— Source data —

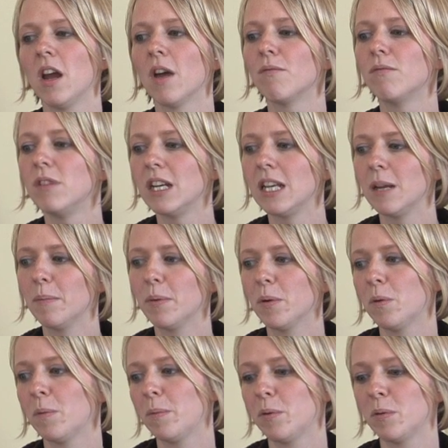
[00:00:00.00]
Really
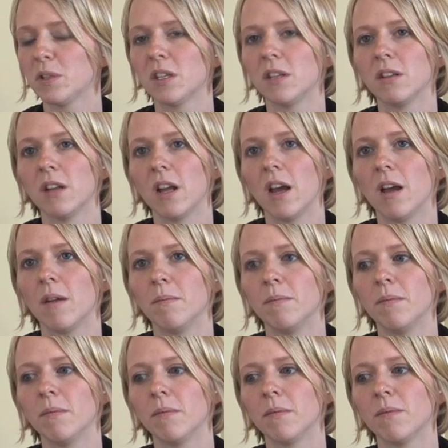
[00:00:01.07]
important
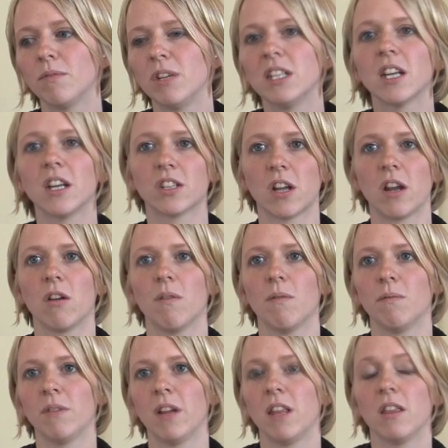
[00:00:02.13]
research going
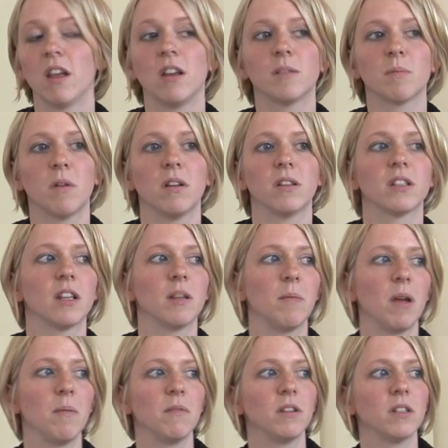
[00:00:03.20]
on in those plants at the
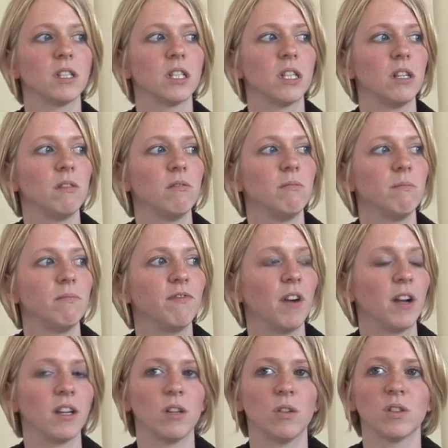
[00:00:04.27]
moment to
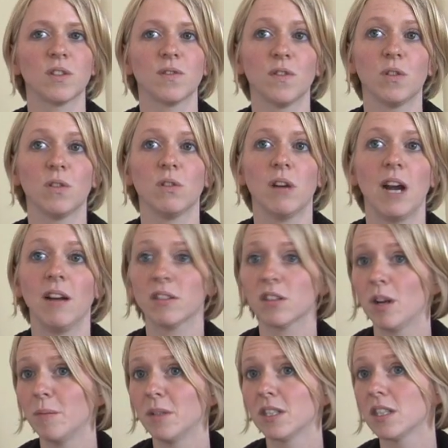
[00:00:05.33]
find cures for
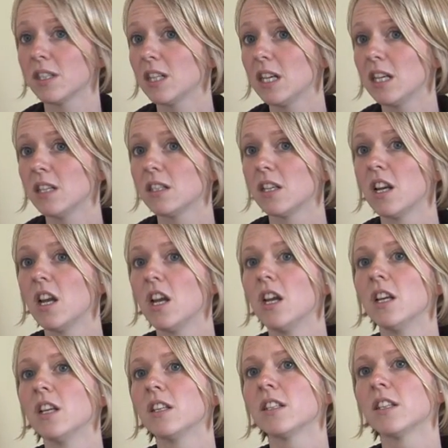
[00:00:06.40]
Alzheimer's disease.
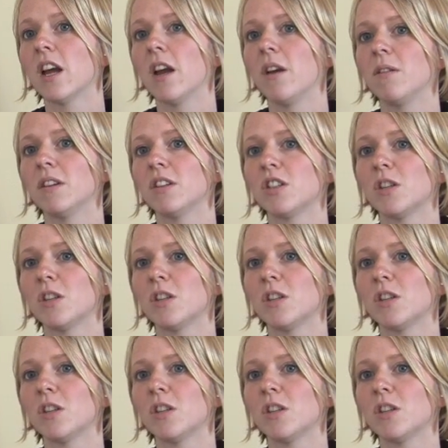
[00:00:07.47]
So it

— Task directions —
Would you copy out the material above exactly, without the pictures in it?

— Task response —
[00:00:00.00]
Really
[00:00:01.07]
important
[00:00:02.13]
research going
[00:00:03.20]
on in those plants at the
[00:00:04.27]
moment to
[00:00:05.33]
find cures for
[00:00:06.40]
Alzheimer's disease.
[00:00:07.47]
So it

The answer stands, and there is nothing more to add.